Les forces de sécurité de la République démocratique du Congo sont accusées d’avoir fait un usage de la force lors de la manifestation organisée par par la Coalition 64 (C64), une plateforme de l’opposition le 12 juin dernier contre le projet de révision de la Constitution.
Ces accusations figurent dans un rapport de Human Rights Watch publié jeudi 9 juillet 2026. L’organisation affirme que les autorités n’ont pas assuré la protection des manifestants face aux agressions attribuées à des membres de la Force du Progrès.

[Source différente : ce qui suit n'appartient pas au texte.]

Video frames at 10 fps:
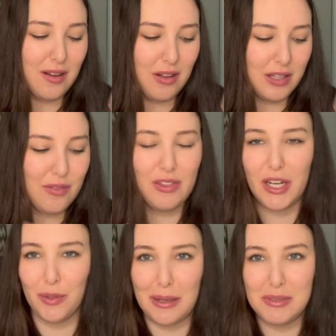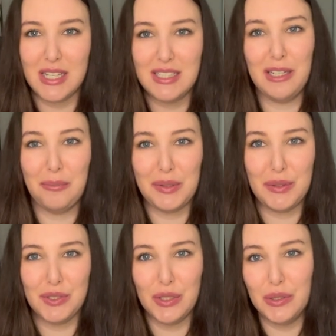I'll leave their website down below
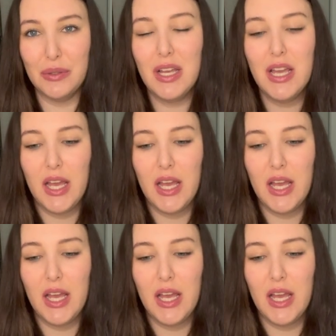too,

Dans ce rapport, HRW affirme avoir documenté des blessures chez plus d’une dizaine de manifestants, parmi lesquels des responsables de l’opposition, dont Martin Fayulu, Delly Sesanga, Jean-Marc Kabund et Ados Ndombasi. La Commission nationale des droits de l’homme (CNDH) a par ailleurs fait état de l’arrestation de plusieurs dizaines de manifestants.
Human Rights Watch appelle les autorités congolaises à ouvrir une enquête indépendante afin d’établir les responsabilités et de traduire en justice les auteurs des violences.
La publication de ce rapport intervient au moment où la coalition C64 annonce une nouvelle manifestation, prévue le 22 juillet prochain.